When you submit participant completion data, PARS will verify the participant's information against simple validation rules, and if verified, will transmit the record to the certifying board(s) for further validation. After this has processed, the participant record status will change to "accepted" or "rejected" in PARS. This process typically takes about 24 hours to complete, however this timing can vary. If a learner record is rejected an email notification will be sent to the primary contact listed for your organization, and the reason for rejection will appear in PARS. If you need to change your organization’s primary contact, this can be done by going to your organization’s profile and selecting the “contacts” tab.

The ACCME has created a list of example evaluation methods providers could choose to use that would meet MOC requirements for the boards. This document contains several different case examples of how reflective statements could be integrated into an activity.

A participation threshold, or passing standard, clearly communicates to the learner exactly what needs to be done in order to earn MOC credit. This can be set according to the intent of the evaluation and is determined by the provider.

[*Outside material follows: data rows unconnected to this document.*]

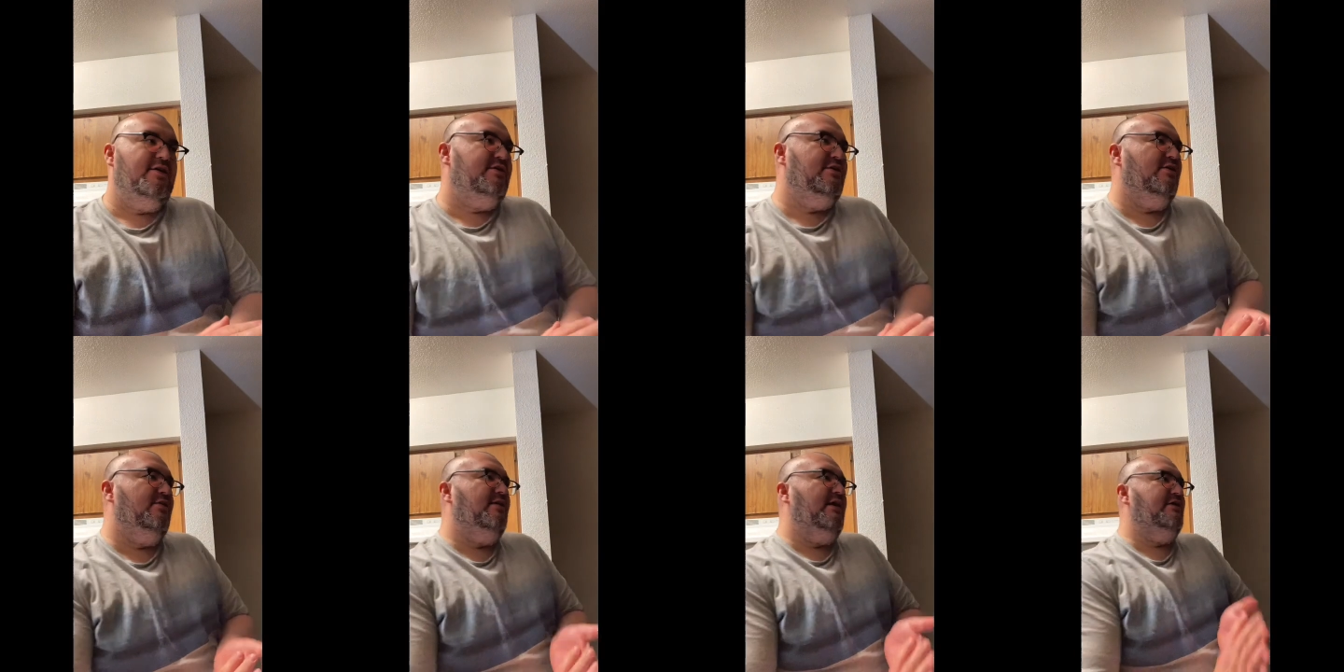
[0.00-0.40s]

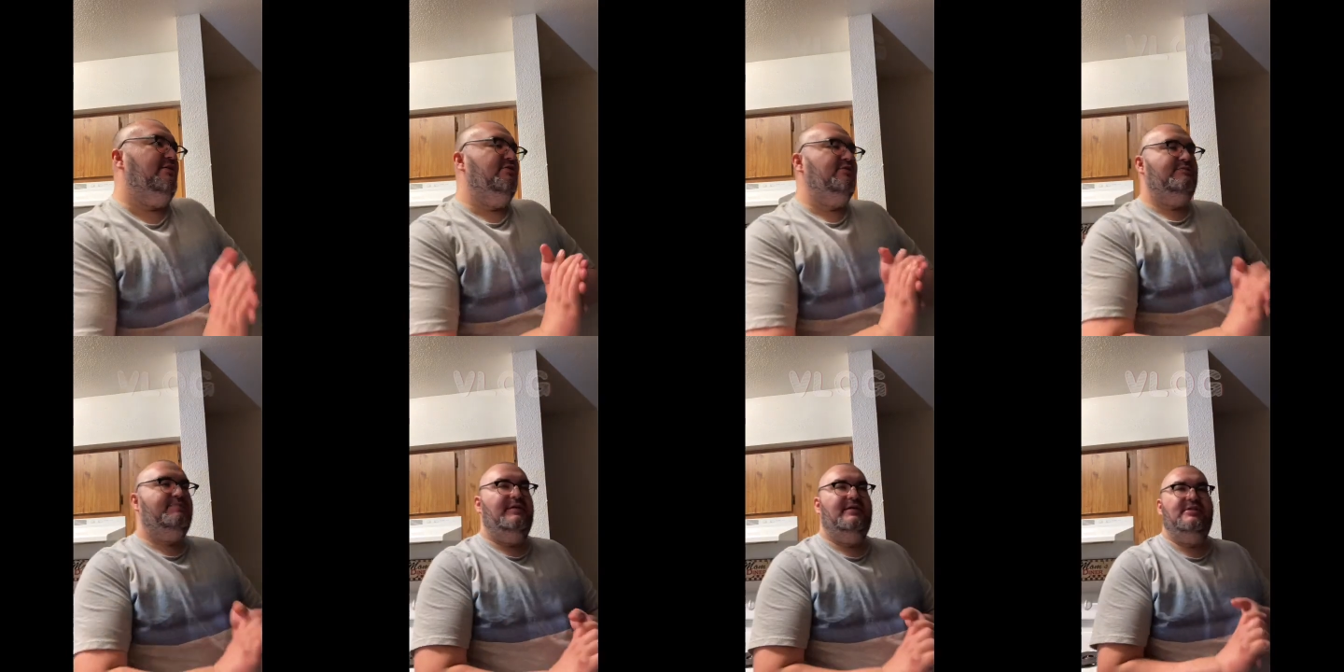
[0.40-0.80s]
doing? I
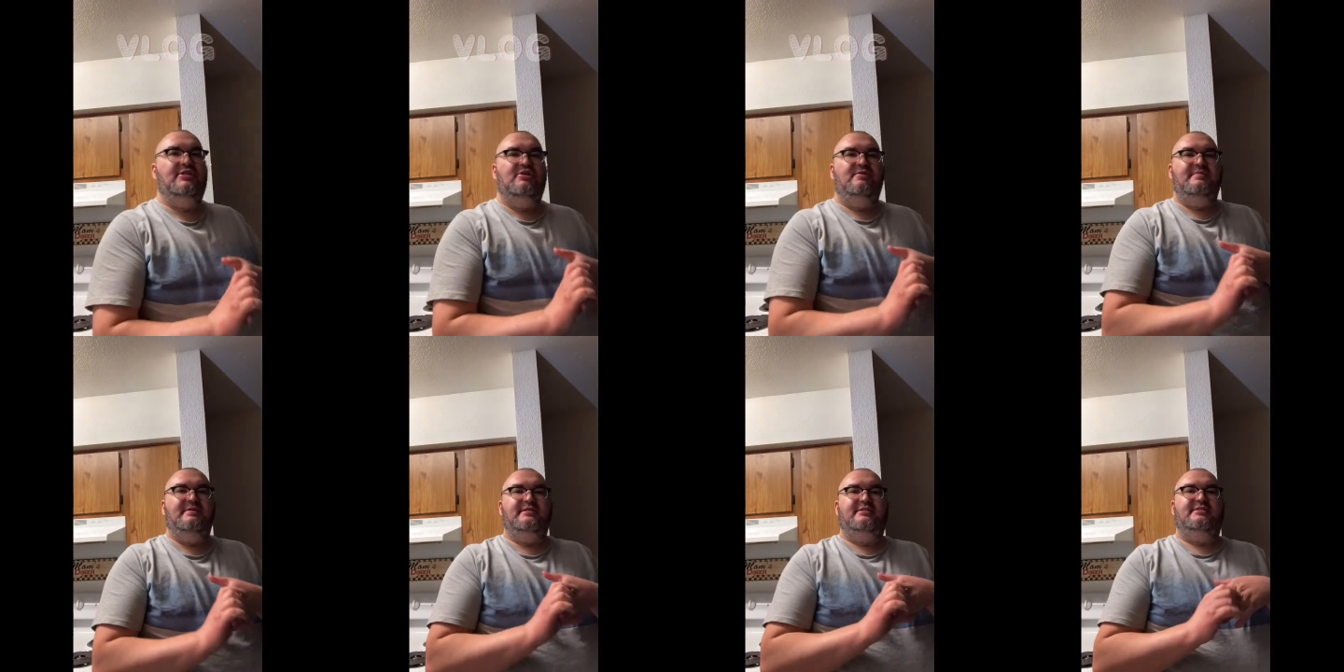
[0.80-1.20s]
know it's been a
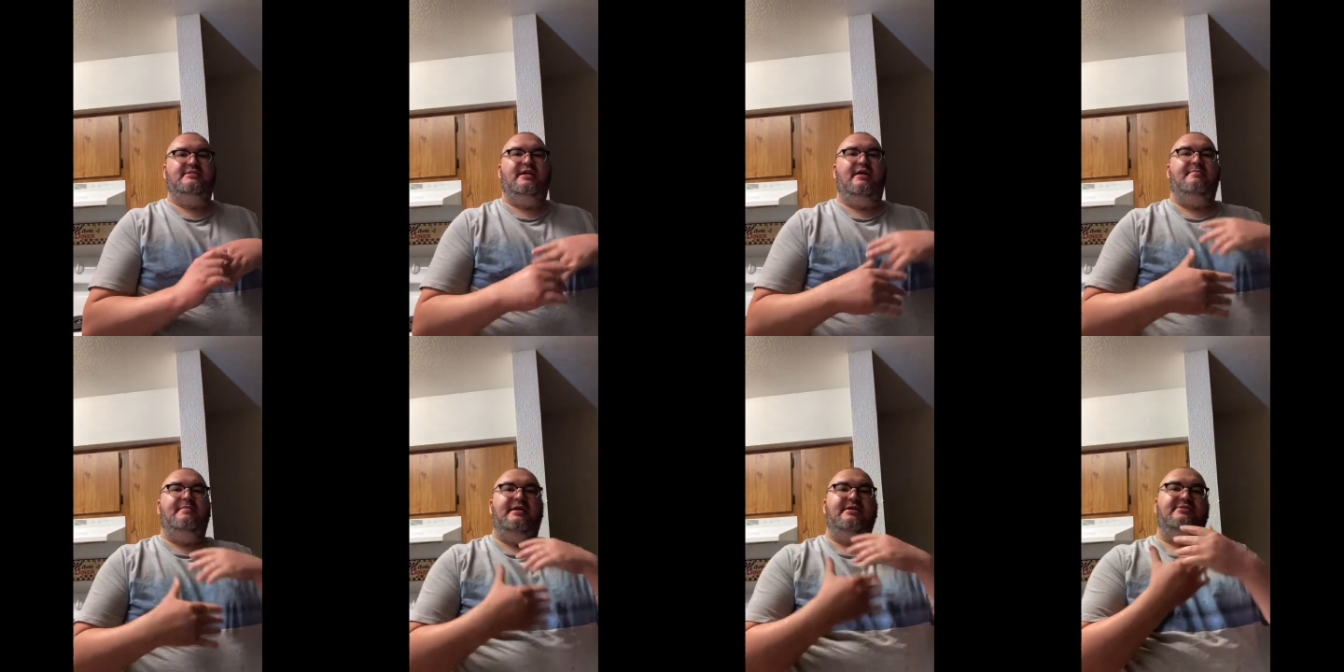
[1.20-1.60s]
little bit since
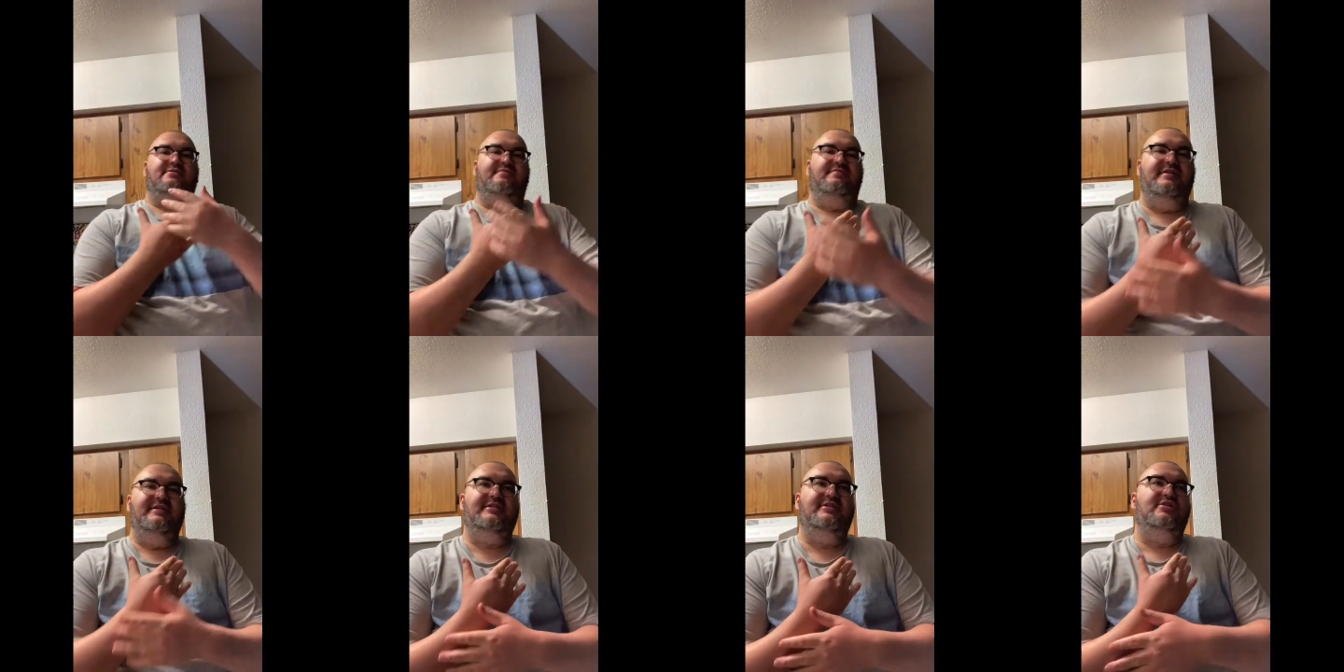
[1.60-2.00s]
I made
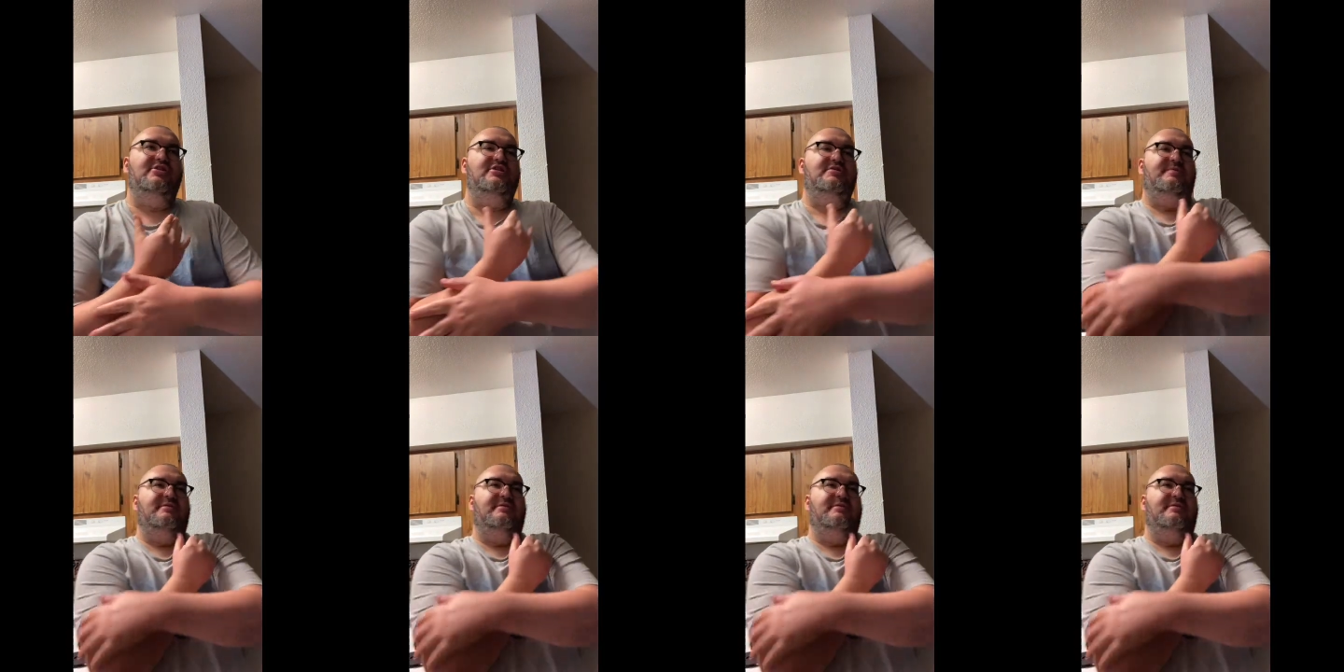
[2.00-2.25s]
some videos,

  • A provider evaluates learners by using case discussions as part of their hospital’s grand rounds. In order to earn MOC credit for the activity, the learners must actively engage in the conversation, and participation is verified by a group leader or observer. The person facilitating this can then attest that the learners have met the participation requirements needed to earn MOC credit.
  • If a provider uses a post-test as part of evaluation, the activity planners and/or faculty can determine the minimum number of items that the learners would need to answer correctly to demonstrate that they have adequately absorbed the content of the activity.

Feedback can be provided back to the learner in several ways. Evaluation results (quiz score, reflective statement review, etc.) can be used as feedback. This is best achieved by correcting misconceptions and incorrect responses, showing learners the correct or optimal response, and providing an explanation as to why the correct answer is the best. This can be done live during the activity, or asynchronously. During a live activity, a case discussion where faculty share with learners the appropriateness of the decisions made and the appropriateness of the case outcome is considered acceptable feedback to participants.

The evaluation guide contains different feedback examples that could be provided to learners.

In the case that an activity is selected for review the ACCME will send explicit instructions on what materials will need to be provided and any relevant timelines. ABIM and ABP have sample abstract documents available in the resources section of the CME for MOC webpage. It’s important to note that the ACCME and the boards expect that these reviews are formative and not punitive.

The Planning and Audit guide (Appendix B of the CME for MOC Program Guide) can be a helpful tool in order to determine whether your organization is meeting board requirements. The ACCME has also developed a planning worksheet based off this guide which can help providers ensure that they are taking steps to meet requirements. Please note that these guides can be used in internal planning but are not formal audit documents.